I disagree. I doubt even 0.001% of all format strings involve octal
formatting. Is it really worth not providing a transition path if it can't
cover this case?
It's also really easy to just write 0{:o} like my translator does.

That works so long as the original format string doesn't specify either
a space padded field width or else a sign character. For those the extra
zero needs to be inserted after the leading characters but before the
number, so the formatting engine really has to handle it.
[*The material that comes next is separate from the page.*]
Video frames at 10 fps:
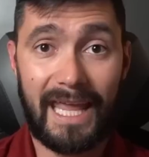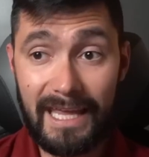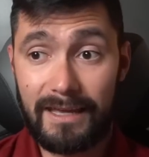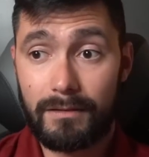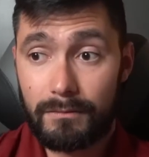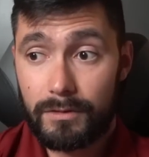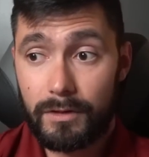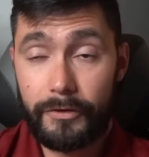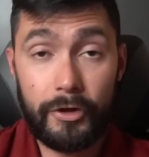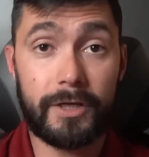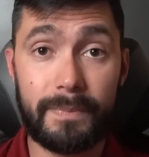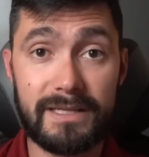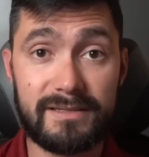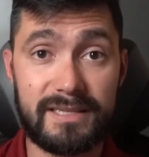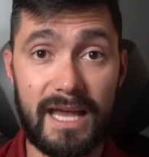and you could
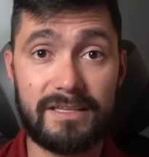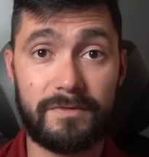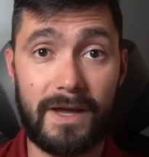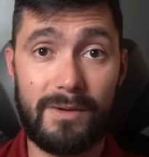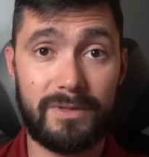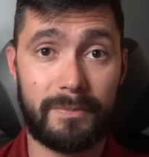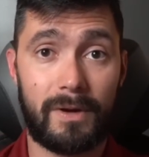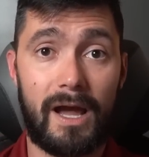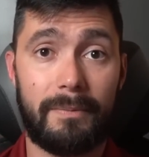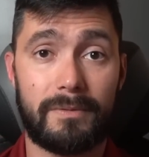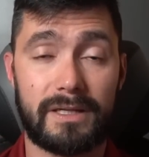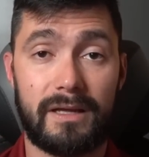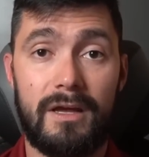be dissatisfied with the property.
I'm actually thinking that having the ability to specify a single 0 as
the leading character for octal output is a legitimate feature. There
are plenty of other tools out there that use a single leading zero to
denote octal numbers (e.g. think of a Python script that generated C
code), so having Python be able to produce such numbers makes a lot of
sense.

Vinay's suggestion of using 'O' instead of 'o' to denote C-style octal
formatting instead of Python-style sounds reasonable to me (similar in
degree to the upper vs lower case distinction for 'x' and 'X' hex
formatting).

Mark points out in http://bugs.python.org/issue7094 that we'd also need to add alternate float formatting for any automated translation facility to work flawlessly. There might be other float issues involving trailing decimals with no zeros that work differently, too.

Eric.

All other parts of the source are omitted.